In summary, Olafson and colleagues’ study shows that mental health is a highly relevant topic in the context of intensive care. It is not so much about the “chicken or the egg,” as it is the sheer magnitude of the problem and, consequently, need for prevention and intervention to ensure adequate care. We need a better understanding of the trajectory of mental health in the context of critical illness. To achieve better understanding, we must collaborate to (1) advocate and support a clinical follow-up for all ICU patients, (2) invest in further research, and (3) bolster awareness through education initiatives.
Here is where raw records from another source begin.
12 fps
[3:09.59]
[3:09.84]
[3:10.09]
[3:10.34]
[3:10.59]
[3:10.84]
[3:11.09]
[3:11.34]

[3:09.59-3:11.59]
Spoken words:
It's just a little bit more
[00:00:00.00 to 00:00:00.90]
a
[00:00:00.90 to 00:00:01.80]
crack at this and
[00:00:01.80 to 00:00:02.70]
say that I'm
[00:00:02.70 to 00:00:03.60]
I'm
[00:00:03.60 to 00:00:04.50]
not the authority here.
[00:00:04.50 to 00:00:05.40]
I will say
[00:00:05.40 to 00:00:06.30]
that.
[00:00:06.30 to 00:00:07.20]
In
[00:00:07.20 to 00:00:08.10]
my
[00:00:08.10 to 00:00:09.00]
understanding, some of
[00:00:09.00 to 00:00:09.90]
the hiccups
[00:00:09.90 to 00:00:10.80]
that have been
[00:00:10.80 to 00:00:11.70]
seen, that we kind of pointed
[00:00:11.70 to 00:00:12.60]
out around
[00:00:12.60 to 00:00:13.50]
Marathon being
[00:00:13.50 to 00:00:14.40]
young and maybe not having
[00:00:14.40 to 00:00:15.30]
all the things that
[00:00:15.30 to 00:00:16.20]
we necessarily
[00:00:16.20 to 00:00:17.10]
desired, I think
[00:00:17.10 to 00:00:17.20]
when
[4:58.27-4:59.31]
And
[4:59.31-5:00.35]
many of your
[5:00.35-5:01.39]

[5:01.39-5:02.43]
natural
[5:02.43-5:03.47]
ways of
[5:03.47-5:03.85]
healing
Finally, intensive care is not only a matter of life and death but also of quality of life and adequate care for our patients. This paper requires us to focus more on mental health outcomes moving forward.
大多數關於危重病後心理健康的研究都是利用公共衛生登記冊，這使他們面臨各種偏差來源，即編碼品質、關鍵結果的漏報、錯誤的診斷和錯誤的分類。然而，使用處理後的流行率反映了 "現實生活 "中的護理現實，將Olafson及其同事所描述的精神障礙的記錄流行率描述為災難性的並不誇張。一個重要的警告是，這些數據只反映了加拿大一個省的情況，絕對值不能一概而論，但它至少應該鼓勵臨床研究人員在自己的環境中重復這種分析。